- [MATERIAL SUPPLIED]
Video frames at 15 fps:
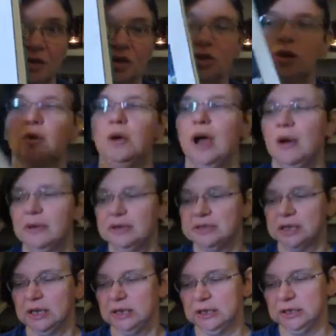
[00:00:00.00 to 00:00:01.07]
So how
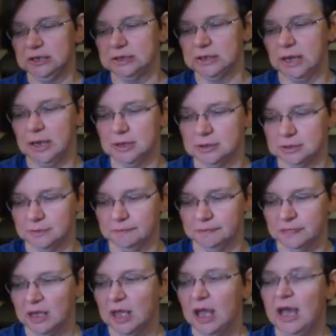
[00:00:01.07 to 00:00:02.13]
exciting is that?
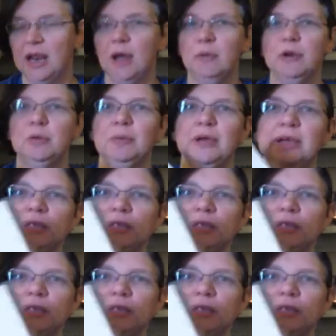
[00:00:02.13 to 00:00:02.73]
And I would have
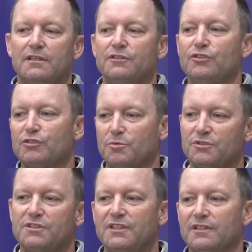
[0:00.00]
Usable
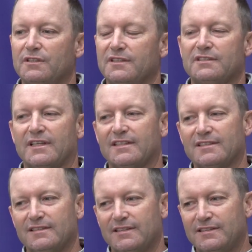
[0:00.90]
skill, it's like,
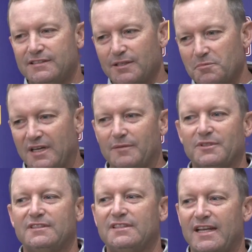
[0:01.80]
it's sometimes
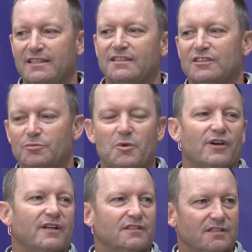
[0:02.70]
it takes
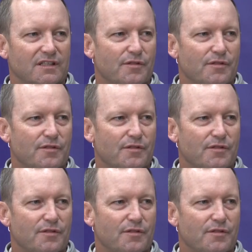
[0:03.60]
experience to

---

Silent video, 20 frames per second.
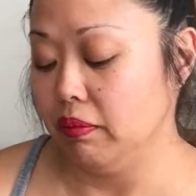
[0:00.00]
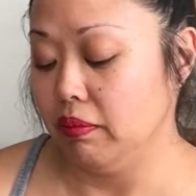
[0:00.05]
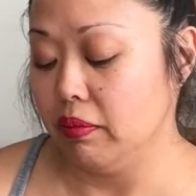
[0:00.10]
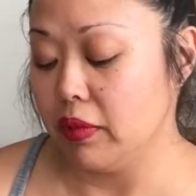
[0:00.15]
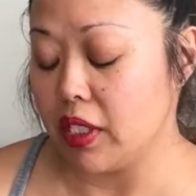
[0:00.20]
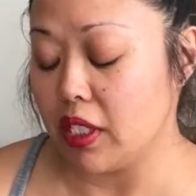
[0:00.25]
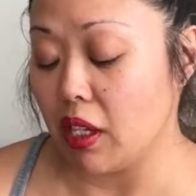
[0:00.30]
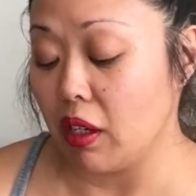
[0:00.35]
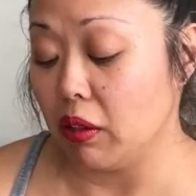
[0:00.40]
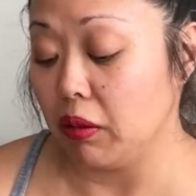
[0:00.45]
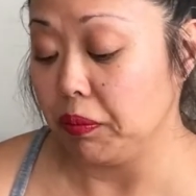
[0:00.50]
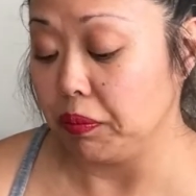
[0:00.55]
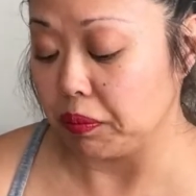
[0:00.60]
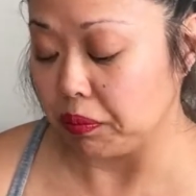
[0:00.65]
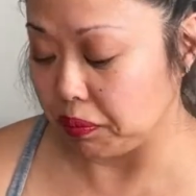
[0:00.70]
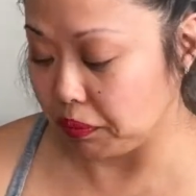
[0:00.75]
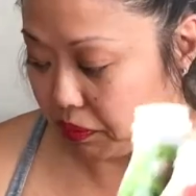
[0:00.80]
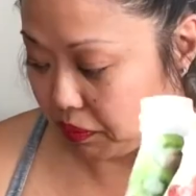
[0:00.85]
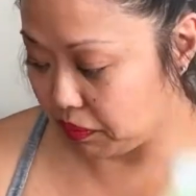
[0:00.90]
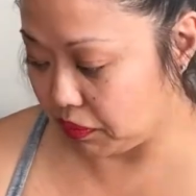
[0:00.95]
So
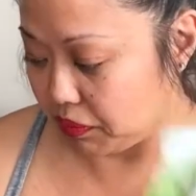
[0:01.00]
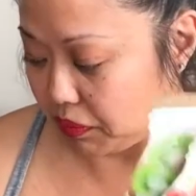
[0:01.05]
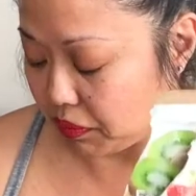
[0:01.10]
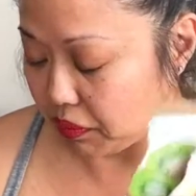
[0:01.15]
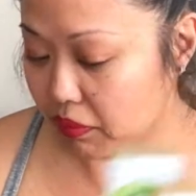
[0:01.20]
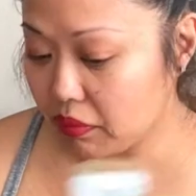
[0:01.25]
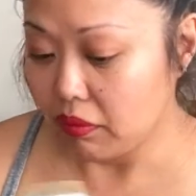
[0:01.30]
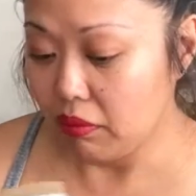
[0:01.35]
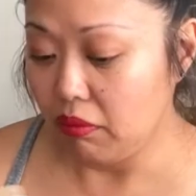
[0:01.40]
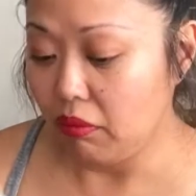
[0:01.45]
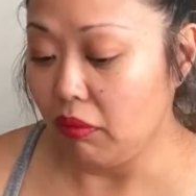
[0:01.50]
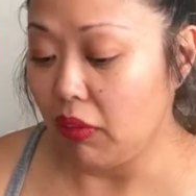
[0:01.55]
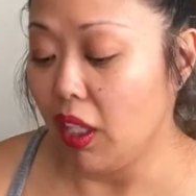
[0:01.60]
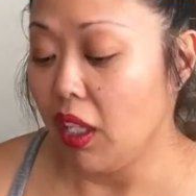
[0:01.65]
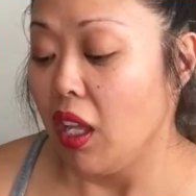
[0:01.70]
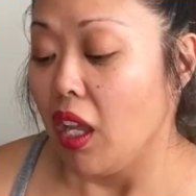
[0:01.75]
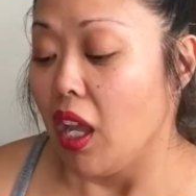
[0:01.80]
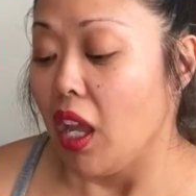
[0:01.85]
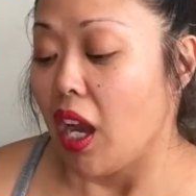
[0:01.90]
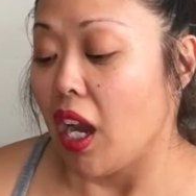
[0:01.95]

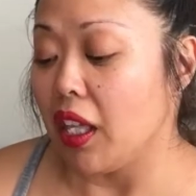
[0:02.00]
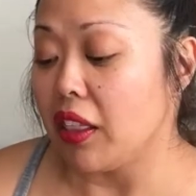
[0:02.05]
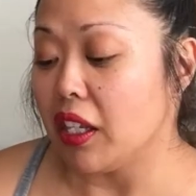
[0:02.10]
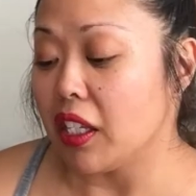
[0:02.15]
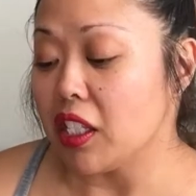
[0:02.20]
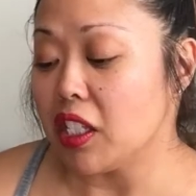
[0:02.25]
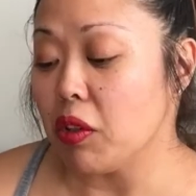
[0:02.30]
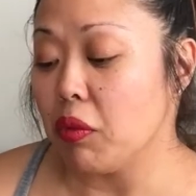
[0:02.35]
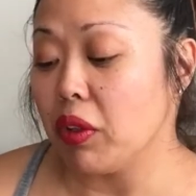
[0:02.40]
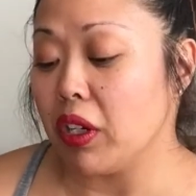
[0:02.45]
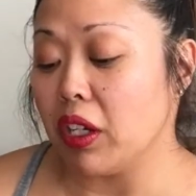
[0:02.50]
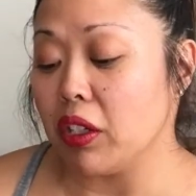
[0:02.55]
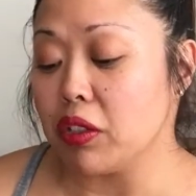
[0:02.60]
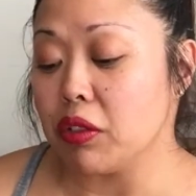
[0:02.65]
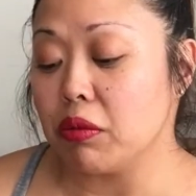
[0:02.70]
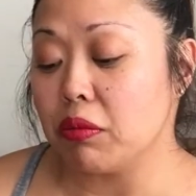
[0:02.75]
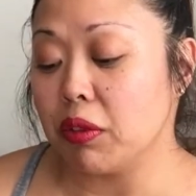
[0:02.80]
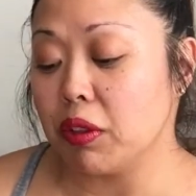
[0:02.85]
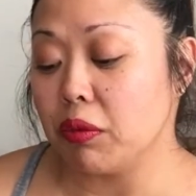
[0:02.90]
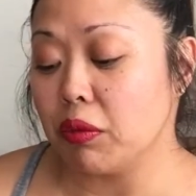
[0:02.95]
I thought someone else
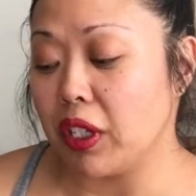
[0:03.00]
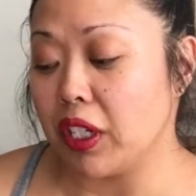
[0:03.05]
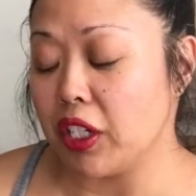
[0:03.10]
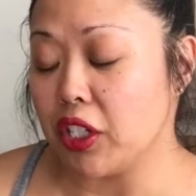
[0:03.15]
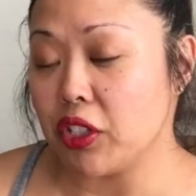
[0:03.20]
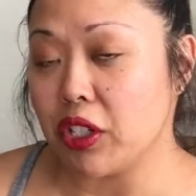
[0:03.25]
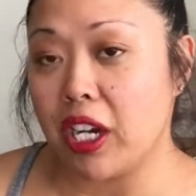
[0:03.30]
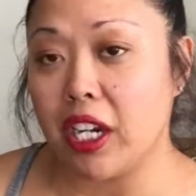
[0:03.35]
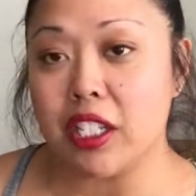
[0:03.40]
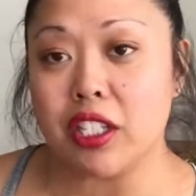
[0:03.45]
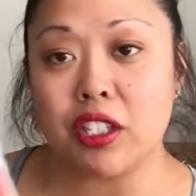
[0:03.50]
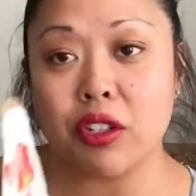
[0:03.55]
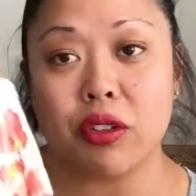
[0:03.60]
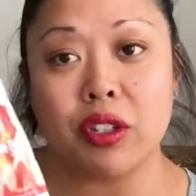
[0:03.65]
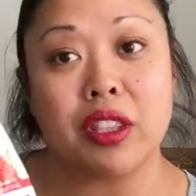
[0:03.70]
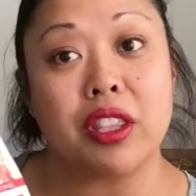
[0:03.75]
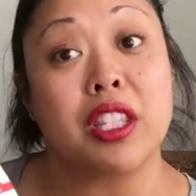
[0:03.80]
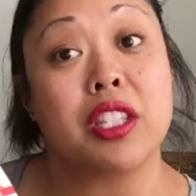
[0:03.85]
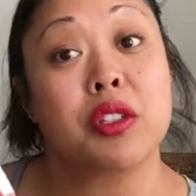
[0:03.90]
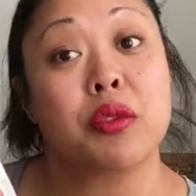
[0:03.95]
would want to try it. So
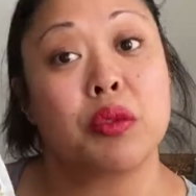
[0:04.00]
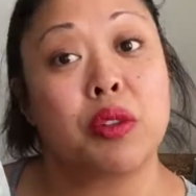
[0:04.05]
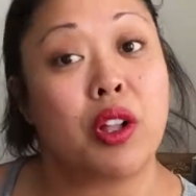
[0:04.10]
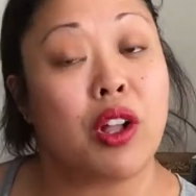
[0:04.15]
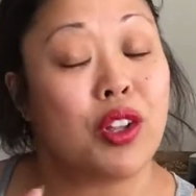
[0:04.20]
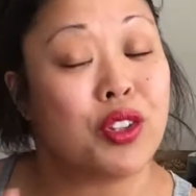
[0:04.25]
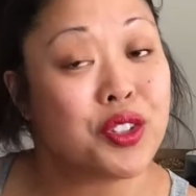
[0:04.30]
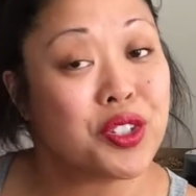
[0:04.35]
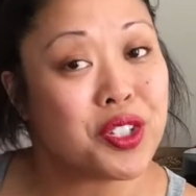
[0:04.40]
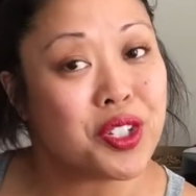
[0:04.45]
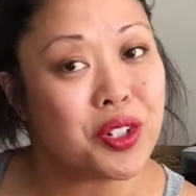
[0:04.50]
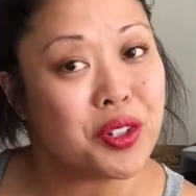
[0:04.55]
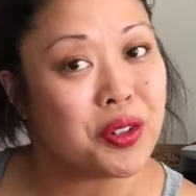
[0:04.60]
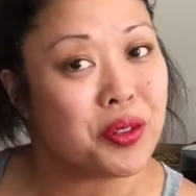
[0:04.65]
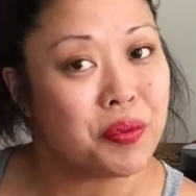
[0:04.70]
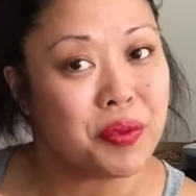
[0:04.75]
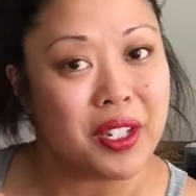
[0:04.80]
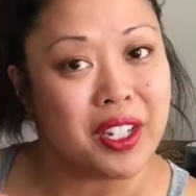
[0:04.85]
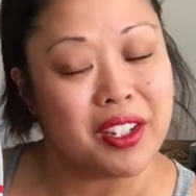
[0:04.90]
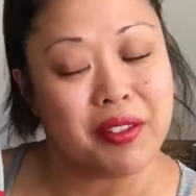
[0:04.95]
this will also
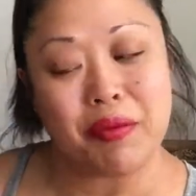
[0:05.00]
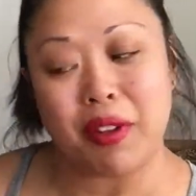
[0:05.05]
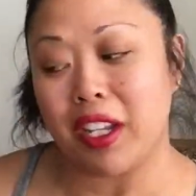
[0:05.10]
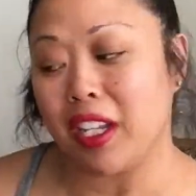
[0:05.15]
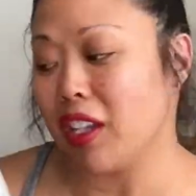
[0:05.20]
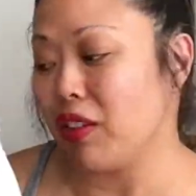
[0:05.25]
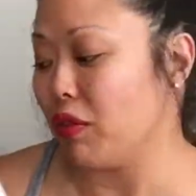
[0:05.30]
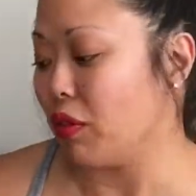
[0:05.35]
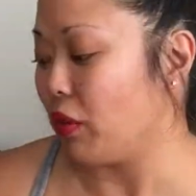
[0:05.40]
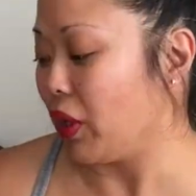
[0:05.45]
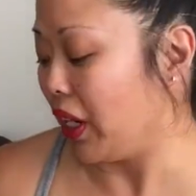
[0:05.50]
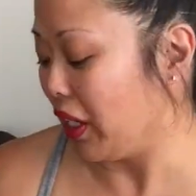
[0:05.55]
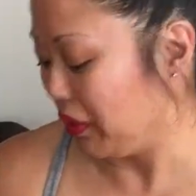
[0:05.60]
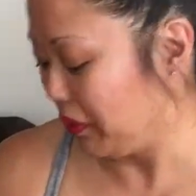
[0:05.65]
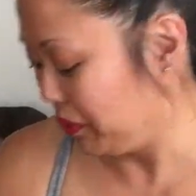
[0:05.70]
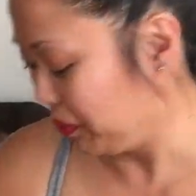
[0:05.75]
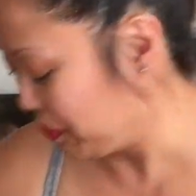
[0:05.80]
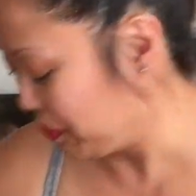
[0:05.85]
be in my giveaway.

- [PROBLEM DETAILS]
Among the entries above, how many lines hold the string "frames"? Answer with the number only.

- [RESPONSE TO THE EXERCISE]
2